I have surrendered to Your design.
May this offering stretch across the skies,
and these Hallelujahs be multiplied.
[Multiplied, Need to Breathe]
I love the line "surrendered to Your design." That about sums up what every day is like for me. I have to make a conscious effort just to surrender my future, my feelings, and my thoughts to God. He is the potter and I am the clay, and He's going to work in my life in such a way that He's glorified. I really wish His designs paralleled with mine, but I have to keep remembering that this life isn't about my desires, my aims, or my ambitions. I'm a slave to God; I've been ransomed, bought with a price; I don't belong to myself. God is determined to use me in a way that He sees fit, and each day I'm actively submitting to His designs rather than my own.

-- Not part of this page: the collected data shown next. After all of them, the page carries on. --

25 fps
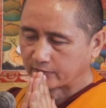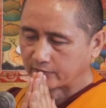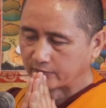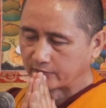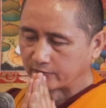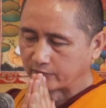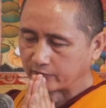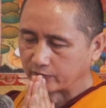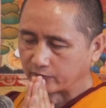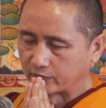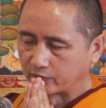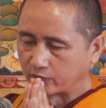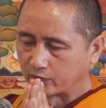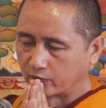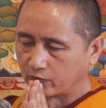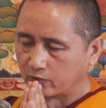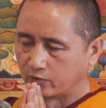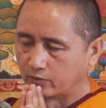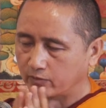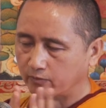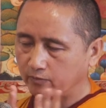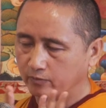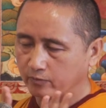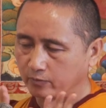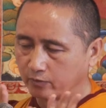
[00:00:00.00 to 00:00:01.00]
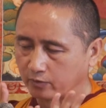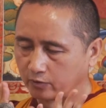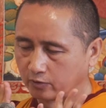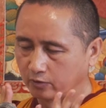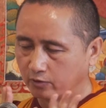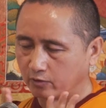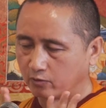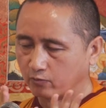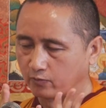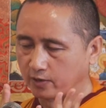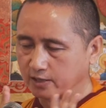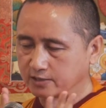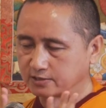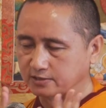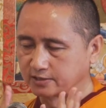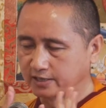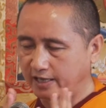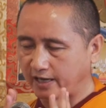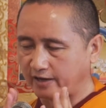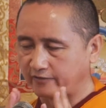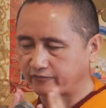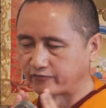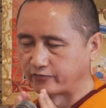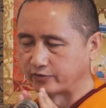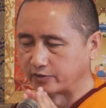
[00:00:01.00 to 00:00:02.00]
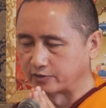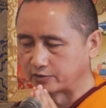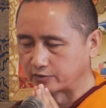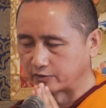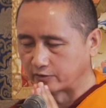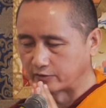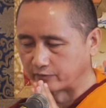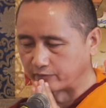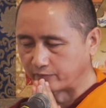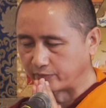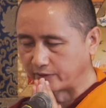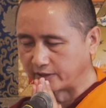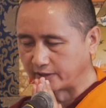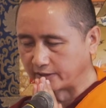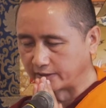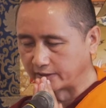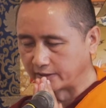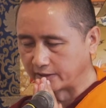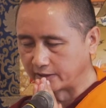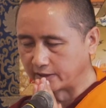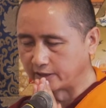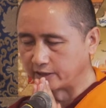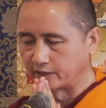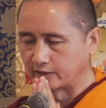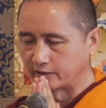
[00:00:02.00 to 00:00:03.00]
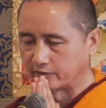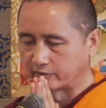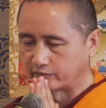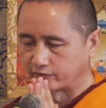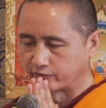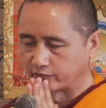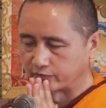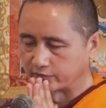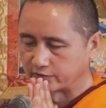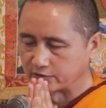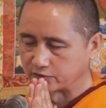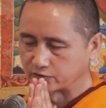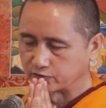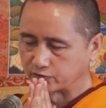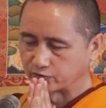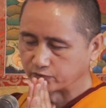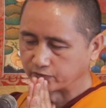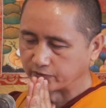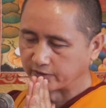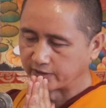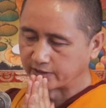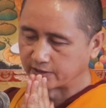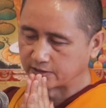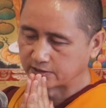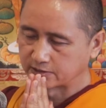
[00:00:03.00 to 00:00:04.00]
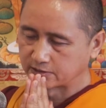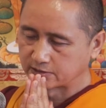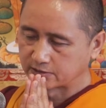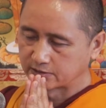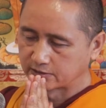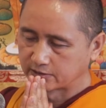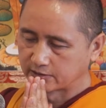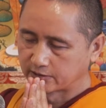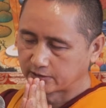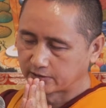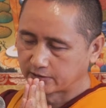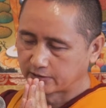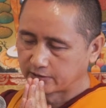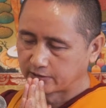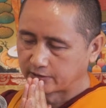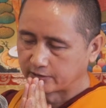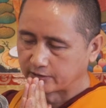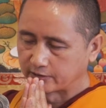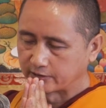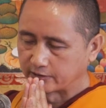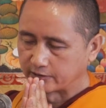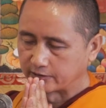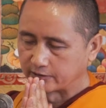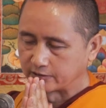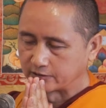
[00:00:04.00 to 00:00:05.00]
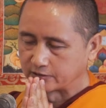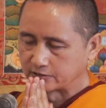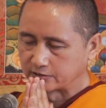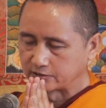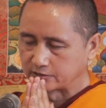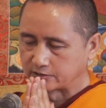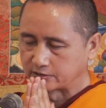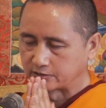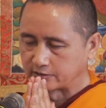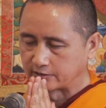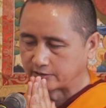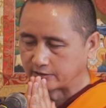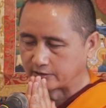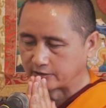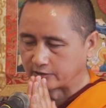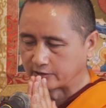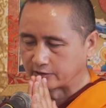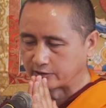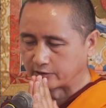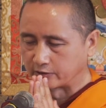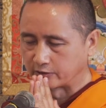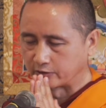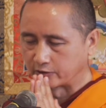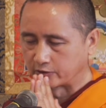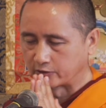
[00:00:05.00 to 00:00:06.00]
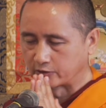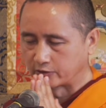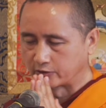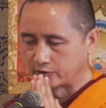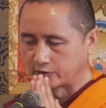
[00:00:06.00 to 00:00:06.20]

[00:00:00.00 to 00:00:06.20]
you know, whole, whole one's effort of being here for these two days is, uh,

It's a challenge sometimes, it really is; but in that surrender I'm finding peace, and joy, and hope. Best of all, I'm finding healing. There's a lot in my life that needs to be healed; I used to see the need for such healing as a black mark against me as a person. Then you start to realize that we all need healing, and we're all broken in myriad ways. Some peoples' brokenness is more evident than others; but brokenness is always there. God is all about healing us; that's the point of the cross, that lies at the heart of sanctification, and that's the main work of God's Spirit within us. Justification, liberating, redemption... All big words that have undertones of healing. I'm reminded of something I heard on the radio yesterday: "We are so obsessed with looking like Jesus that we subconsciously look down on those who look like they need Jesus." We are so afraid of our need for Christ being seen that we hide our brokenness, our insecurities, our weaknesses, and our struggles; and in our fear of being known, of being called-out as someone Just Like The Rest of Us, we propagate the myth that we are all quite okay, that "having it together" is the norm, and that struggling is an aberration in Christian life rather than something that is quite rightly to be expected.